Enlarging a branch predictor requires area and timing tradeoffs. CPU designers have to balance branch predictor improvements against other improvements they could make with the same area and timing resources. What this tells you is that either Intel is more constrained for one reason or another, or Intel's designers think that they net larger wins by deploying those resources elsewhere in the CPU (which might be because they have identified larger opportunities for improvement, or because they are basing their decision making on a different sample of software, or both).

➕ show 1 reply

bee_rider • yesterday at 2:17 PM

I guess the generate_random_value function uses the same seed every time, so the expectation is that the branch predictor should be able to memorize it with perfect accuracy.

But the memorization capacity of the branch predictor must be a trade-off, right? I guess this generate_random_value function is impossible to predict using heuristics, so I guess the question is how often we encounter 30k long branch patterns like that.

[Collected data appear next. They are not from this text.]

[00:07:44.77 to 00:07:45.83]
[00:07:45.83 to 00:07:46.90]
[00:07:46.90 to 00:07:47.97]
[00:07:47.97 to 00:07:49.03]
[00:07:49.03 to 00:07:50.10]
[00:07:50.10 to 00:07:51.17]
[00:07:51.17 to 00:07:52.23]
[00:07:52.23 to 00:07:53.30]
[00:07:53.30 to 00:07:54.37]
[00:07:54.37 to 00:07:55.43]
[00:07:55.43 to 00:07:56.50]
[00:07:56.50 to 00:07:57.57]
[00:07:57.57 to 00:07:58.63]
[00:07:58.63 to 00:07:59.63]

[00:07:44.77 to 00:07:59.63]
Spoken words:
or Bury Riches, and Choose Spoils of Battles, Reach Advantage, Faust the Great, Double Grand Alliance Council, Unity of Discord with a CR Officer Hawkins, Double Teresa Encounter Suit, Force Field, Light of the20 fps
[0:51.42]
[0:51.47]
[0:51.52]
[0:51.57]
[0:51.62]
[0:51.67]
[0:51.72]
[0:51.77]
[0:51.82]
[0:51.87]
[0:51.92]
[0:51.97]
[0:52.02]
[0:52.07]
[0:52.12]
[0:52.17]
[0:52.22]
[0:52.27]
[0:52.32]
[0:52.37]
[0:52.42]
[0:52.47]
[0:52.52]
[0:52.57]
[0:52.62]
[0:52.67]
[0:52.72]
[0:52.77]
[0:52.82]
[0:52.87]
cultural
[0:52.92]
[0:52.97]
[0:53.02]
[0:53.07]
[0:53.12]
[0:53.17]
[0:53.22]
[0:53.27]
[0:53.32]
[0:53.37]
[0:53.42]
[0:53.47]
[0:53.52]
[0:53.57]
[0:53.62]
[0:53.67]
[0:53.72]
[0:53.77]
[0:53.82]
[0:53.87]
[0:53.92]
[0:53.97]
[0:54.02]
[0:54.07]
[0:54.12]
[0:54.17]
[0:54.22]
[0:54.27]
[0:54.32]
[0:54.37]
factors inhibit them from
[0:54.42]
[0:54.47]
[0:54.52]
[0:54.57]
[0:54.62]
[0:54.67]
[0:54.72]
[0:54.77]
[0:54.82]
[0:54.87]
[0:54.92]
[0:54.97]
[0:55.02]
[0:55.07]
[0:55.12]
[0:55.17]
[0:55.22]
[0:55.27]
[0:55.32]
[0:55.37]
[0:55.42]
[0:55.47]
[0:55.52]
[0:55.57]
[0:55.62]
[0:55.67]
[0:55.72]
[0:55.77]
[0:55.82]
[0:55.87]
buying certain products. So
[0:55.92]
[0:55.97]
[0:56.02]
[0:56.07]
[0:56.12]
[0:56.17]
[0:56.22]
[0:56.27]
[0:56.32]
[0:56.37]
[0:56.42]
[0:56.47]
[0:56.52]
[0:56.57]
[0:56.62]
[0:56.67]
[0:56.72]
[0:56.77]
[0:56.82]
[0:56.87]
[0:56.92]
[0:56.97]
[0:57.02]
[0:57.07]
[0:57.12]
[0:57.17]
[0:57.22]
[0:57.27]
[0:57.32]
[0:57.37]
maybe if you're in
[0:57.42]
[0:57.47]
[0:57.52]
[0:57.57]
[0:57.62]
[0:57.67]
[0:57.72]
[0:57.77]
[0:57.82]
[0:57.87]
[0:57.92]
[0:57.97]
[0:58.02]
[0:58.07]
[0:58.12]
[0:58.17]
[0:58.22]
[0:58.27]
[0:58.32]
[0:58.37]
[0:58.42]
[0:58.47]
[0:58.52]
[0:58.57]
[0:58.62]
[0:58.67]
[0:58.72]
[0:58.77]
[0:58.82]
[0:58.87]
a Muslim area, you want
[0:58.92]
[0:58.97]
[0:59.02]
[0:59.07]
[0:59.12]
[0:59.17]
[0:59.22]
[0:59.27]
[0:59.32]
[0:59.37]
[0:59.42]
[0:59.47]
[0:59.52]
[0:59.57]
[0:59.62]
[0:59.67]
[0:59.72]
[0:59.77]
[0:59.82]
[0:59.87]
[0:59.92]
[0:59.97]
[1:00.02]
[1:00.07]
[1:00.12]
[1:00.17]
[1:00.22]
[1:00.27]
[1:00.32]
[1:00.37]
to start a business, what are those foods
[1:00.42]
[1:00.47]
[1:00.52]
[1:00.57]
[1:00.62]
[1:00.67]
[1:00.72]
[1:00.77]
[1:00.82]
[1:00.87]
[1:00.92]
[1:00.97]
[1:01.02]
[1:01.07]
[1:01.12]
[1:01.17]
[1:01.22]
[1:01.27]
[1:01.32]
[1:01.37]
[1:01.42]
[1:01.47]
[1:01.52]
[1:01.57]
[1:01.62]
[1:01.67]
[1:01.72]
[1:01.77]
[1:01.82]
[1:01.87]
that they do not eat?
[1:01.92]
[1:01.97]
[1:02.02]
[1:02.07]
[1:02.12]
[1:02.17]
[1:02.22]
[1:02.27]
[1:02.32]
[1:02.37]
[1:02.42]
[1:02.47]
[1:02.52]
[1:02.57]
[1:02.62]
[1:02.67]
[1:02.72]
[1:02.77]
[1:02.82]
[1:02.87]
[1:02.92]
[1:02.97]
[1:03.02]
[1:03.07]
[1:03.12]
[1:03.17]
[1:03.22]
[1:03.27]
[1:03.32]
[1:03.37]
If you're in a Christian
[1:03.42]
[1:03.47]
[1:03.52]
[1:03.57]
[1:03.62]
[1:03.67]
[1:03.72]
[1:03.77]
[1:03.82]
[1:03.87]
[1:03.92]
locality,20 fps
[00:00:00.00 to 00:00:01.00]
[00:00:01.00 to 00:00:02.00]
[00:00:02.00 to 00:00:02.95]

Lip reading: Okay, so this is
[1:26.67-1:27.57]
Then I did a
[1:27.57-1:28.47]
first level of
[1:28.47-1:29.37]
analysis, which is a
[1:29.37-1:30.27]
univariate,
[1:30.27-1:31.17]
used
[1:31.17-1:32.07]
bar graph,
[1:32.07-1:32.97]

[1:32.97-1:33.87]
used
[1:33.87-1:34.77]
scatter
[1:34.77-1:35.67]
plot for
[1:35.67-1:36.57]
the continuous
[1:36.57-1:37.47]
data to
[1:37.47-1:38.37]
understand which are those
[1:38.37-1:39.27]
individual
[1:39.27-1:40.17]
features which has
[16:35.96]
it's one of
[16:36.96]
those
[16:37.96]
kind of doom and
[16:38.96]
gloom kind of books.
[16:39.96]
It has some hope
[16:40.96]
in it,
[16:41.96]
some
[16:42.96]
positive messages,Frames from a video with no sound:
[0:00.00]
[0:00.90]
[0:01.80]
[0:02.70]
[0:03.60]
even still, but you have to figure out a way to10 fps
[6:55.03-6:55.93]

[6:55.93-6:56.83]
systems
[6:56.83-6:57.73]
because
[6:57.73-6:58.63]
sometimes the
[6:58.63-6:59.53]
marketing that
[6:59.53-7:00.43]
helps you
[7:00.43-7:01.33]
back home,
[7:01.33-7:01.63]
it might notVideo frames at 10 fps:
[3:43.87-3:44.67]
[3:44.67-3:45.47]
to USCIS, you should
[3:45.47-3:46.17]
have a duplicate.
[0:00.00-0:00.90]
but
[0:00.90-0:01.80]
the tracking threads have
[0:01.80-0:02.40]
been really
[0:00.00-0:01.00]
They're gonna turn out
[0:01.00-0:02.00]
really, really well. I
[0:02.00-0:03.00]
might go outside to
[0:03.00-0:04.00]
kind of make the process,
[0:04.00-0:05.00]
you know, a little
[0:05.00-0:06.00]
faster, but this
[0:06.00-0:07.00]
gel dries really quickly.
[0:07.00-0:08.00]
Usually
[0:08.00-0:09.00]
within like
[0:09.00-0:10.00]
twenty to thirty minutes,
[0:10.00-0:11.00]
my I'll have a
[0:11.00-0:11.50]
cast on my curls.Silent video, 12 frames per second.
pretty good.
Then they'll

Which isn’t to say I have evidence to the contrary. I just have no idea how useful this capacity actually is, haha.

➕ show 2 replies

stevefan1999 • today at 5:28 AM

I still remember learning about TAGE and preceptron predictors, and how machine learning and neural networks has long been, in some form, been used in CPU architecture design.

The simplest binary saturating counter, ala bimodal predictor, already achieved more than 90% success rate. What comes next is just extension around that, but the core idea that treating the branch prediction using a Bayesian approach, never fades.

It is a combined effort between hardware design and software compiler, though.

Night_Thastus • yesterday at 3:19 PM

AMD CPUs have been killing it lately, but this benchmark feels quite artificial.

It's a tiny, trivial example with 1 branch that behaves in a pseudo-random way (random, but fixed seed). I'm not sure that's a really good example of real world branching.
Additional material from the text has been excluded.